[[ ENTRIES PROVIDED open ]]

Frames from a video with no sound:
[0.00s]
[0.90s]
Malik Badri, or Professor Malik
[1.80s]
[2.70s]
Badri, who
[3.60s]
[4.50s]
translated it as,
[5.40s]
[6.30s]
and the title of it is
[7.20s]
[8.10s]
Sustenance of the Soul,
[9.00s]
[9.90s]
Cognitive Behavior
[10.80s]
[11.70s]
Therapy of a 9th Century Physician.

[[ ENTRIES PROVIDED closed ]]

TRY IT >> Word for word, copy out all of the data shown above.

ANSWER BOX >>
Frames from a video with no sound:
[0.00s]
[0.90s]
Malik Badri, or Professor Malik
[1.80s]
[2.70s]
Badri, who
[3.60s]
[4.50s]
translated it as,
[5.40s]
[6.30s]
and the title of it is
[7.20s]
[8.10s]
Sustenance of the Soul,
[9.00s]
[9.90s]
Cognitive Behavior
[10.80s]
[11.70s]
Therapy of a 9th Century Physician.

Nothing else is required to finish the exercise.